[Saved entries]
──────────

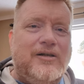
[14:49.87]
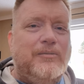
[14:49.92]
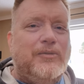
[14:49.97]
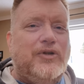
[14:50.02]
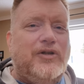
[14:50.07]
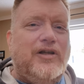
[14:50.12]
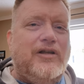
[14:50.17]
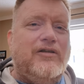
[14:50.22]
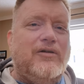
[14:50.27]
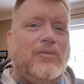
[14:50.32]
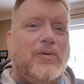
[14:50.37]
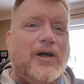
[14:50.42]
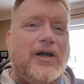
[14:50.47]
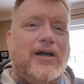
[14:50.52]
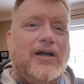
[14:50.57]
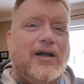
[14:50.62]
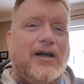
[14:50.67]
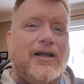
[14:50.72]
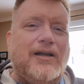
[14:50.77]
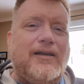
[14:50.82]
But either
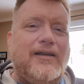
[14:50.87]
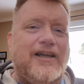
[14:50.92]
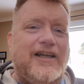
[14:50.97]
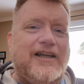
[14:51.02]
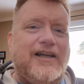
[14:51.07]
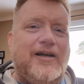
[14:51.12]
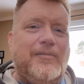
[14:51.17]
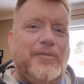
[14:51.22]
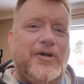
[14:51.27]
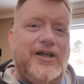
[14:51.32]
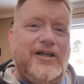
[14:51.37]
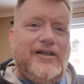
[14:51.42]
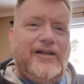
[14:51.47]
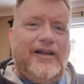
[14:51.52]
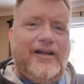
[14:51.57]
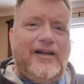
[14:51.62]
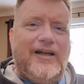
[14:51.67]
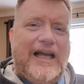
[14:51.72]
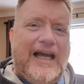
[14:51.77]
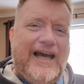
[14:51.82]
way, I think I might
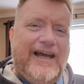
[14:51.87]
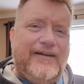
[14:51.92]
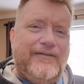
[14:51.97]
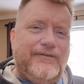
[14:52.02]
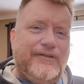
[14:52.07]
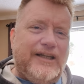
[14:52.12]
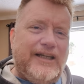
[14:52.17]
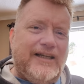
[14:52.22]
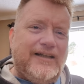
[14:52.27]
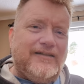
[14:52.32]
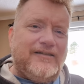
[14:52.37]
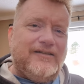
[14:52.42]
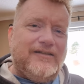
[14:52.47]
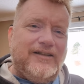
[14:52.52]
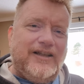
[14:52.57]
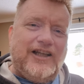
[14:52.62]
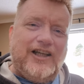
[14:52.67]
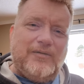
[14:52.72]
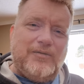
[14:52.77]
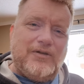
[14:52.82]
need an Ativan
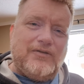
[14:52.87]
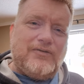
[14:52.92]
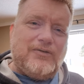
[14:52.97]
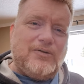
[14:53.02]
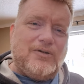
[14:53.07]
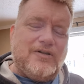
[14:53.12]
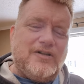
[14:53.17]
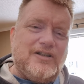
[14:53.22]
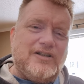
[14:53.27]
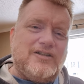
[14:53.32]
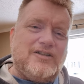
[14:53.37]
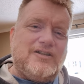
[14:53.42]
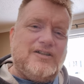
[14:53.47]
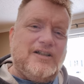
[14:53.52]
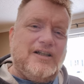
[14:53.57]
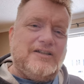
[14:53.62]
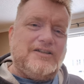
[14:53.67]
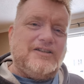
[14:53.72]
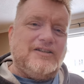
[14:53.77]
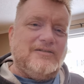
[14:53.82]
today before this
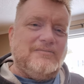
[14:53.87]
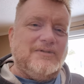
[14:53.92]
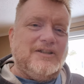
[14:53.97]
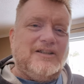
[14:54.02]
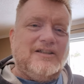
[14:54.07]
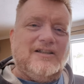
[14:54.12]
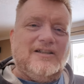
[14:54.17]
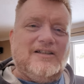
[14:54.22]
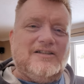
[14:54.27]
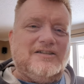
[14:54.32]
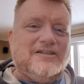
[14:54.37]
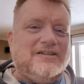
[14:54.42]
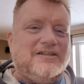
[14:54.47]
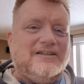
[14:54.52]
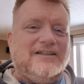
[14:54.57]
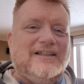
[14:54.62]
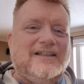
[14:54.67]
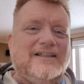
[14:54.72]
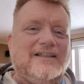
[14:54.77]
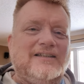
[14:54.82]
session
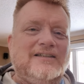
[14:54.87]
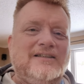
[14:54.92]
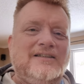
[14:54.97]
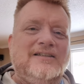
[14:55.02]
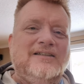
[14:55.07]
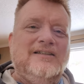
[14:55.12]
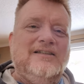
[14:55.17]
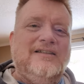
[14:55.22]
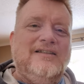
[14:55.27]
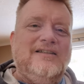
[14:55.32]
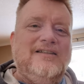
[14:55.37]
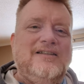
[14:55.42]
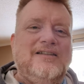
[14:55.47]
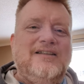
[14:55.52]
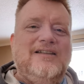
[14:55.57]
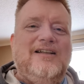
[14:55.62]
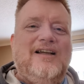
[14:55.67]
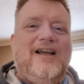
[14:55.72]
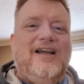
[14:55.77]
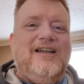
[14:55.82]
because, uh,
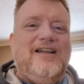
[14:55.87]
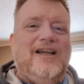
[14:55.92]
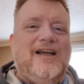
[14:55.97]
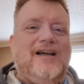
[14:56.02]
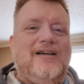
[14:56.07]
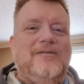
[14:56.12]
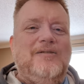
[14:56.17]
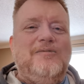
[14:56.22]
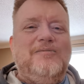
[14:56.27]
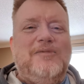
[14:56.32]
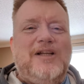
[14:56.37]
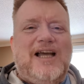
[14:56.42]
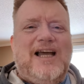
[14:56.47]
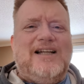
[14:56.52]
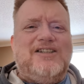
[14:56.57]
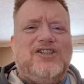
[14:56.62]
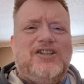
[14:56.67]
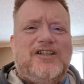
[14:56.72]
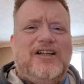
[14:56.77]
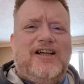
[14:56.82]
yeah,
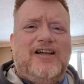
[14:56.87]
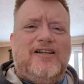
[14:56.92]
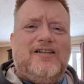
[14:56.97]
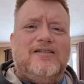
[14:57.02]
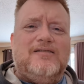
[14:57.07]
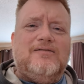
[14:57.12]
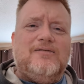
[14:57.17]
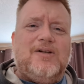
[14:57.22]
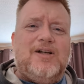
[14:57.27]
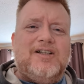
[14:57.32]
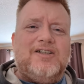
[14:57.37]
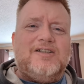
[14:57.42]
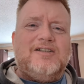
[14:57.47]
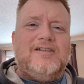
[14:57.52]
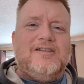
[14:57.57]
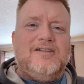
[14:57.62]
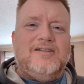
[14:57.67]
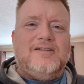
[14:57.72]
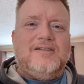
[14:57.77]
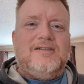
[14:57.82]
agitated,
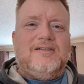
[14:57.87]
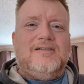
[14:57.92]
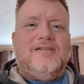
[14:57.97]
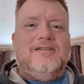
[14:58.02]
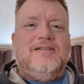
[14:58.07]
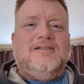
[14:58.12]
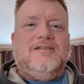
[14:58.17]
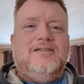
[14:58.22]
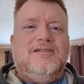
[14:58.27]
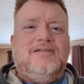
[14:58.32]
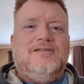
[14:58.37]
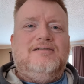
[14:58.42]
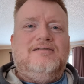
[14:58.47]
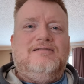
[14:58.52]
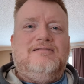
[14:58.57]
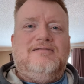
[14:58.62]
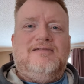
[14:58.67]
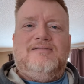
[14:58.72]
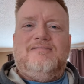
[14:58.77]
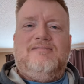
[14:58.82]
restless,
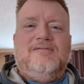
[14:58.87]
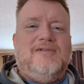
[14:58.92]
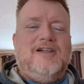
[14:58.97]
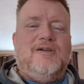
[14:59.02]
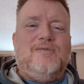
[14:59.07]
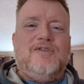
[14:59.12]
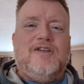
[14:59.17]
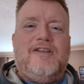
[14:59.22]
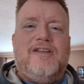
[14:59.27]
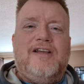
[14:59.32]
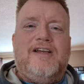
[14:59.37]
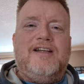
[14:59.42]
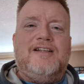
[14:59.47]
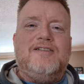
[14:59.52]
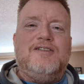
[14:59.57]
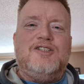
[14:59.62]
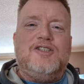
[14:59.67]
everything.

──────────

An exact copy of every entry above is needed, minus the pictures.

[14:49.87]
[14:49.92]
[14:49.97]
[14:50.02]
[14:50.07]
[14:50.12]
[14:50.17]
[14:50.22]
[14:50.27]
[14:50.32]
[14:50.37]
[14:50.42]
[14:50.47]
[14:50.52]
[14:50.57]
[14:50.62]
[14:50.67]
[14:50.72]
[14:50.77]
[14:50.82]
But either
[14:50.87]
[14:50.92]
[14:50.97]
[14:51.02]
[14:51.07]
[14:51.12]
[14:51.17]
[14:51.22]
[14:51.27]
[14:51.32]
[14:51.37]
[14:51.42]
[14:51.47]
[14:51.52]
[14:51.57]
[14:51.62]
[14:51.67]
[14:51.72]
[14:51.77]
[14:51.82]
way, I think I might
[14:51.87]
[14:51.92]
[14:51.97]
[14:52.02]
[14:52.07]
[14:52.12]
[14:52.17]
[14:52.22]
[14:52.27]
[14:52.32]
[14:52.37]
[14:52.42]
[14:52.47]
[14:52.52]
[14:52.57]
[14:52.62]
[14:52.67]
[14:52.72]
[14:52.77]
[14:52.82]
need an Ativan
[14:52.87]
[14:52.92]
[14:52.97]
[14:53.02]
[14:53.07]
[14:53.12]
[14:53.17]
[14:53.22]
[14:53.27]
[14:53.32]
[14:53.37]
[14:53.42]
[14:53.47]
[14:53.52]
[14:53.57]
[14:53.62]
[14:53.67]
[14:53.72]
[14:53.77]
[14:53.82]
today before this
[14:53.87]
[14:53.92]
[14:53.97]
[14:54.02]
[14:54.07]
[14:54.12]
[14:54.17]
[14:54.22]
[14:54.27]
[14:54.32]
[14:54.37]
[14:54.42]
[14:54.47]
[14:54.52]
[14:54.57]
[14:54.62]
[14:54.67]
[14:54.72]
[14:54.77]
[14:54.82]
session
[14:54.87]
[14:54.92]
[14:54.97]
[14:55.02]
[14:55.07]
[14:55.12]
[14:55.17]
[14:55.22]
[14:55.27]
[14:55.32]
[14:55.37]
[14:55.42]
[14:55.47]
[14:55.52]
[14:55.57]
[14:55.62]
[14:55.67]
[14:55.72]
[14:55.77]
[14:55.82]
because, uh,
[14:55.87]
[14:55.92]
[14:55.97]
[14:56.02]
[14:56.07]
[14:56.12]
[14:56.17]
[14:56.22]
[14:56.27]
[14:56.32]
[14:56.37]
[14:56.42]
[14:56.47]
[14:56.52]
[14:56.57]
[14:56.62]
[14:56.67]
[14:56.72]
[14:56.77]
[14:56.82]
yeah,
[14:56.87]
[14:56.92]
[14:56.97]
[14:57.02]
[14:57.07]
[14:57.12]
[14:57.17]
[14:57.22]
[14:57.27]
[14:57.32]
[14:57.37]
[14:57.42]
[14:57.47]
[14:57.52]
[14:57.57]
[14:57.62]
[14:57.67]
[14:57.72]
[14:57.77]
[14:57.82]
agitated,
[14:57.87]
[14:57.92]
[14:57.97]
[14:58.02]
[14:58.07]
[14:58.12]
[14:58.17]
[14:58.22]
[14:58.27]
[14:58.32]
[14:58.37]
[14:58.42]
[14:58.47]
[14:58.52]
[14:58.57]
[14:58.62]
[14:58.67]
[14:58.72]
[14:58.77]
[14:58.82]
restless,
[14:58.87]
[14:58.92]
[14:58.97]
[14:59.02]
[14:59.07]
[14:59.12]
[14:59.17]
[14:59.22]
[14:59.27]
[14:59.32]
[14:59.37]
[14:59.42]
[14:59.47]
[14:59.52]
[14:59.57]
[14:59.62]
[14:59.67]
everything.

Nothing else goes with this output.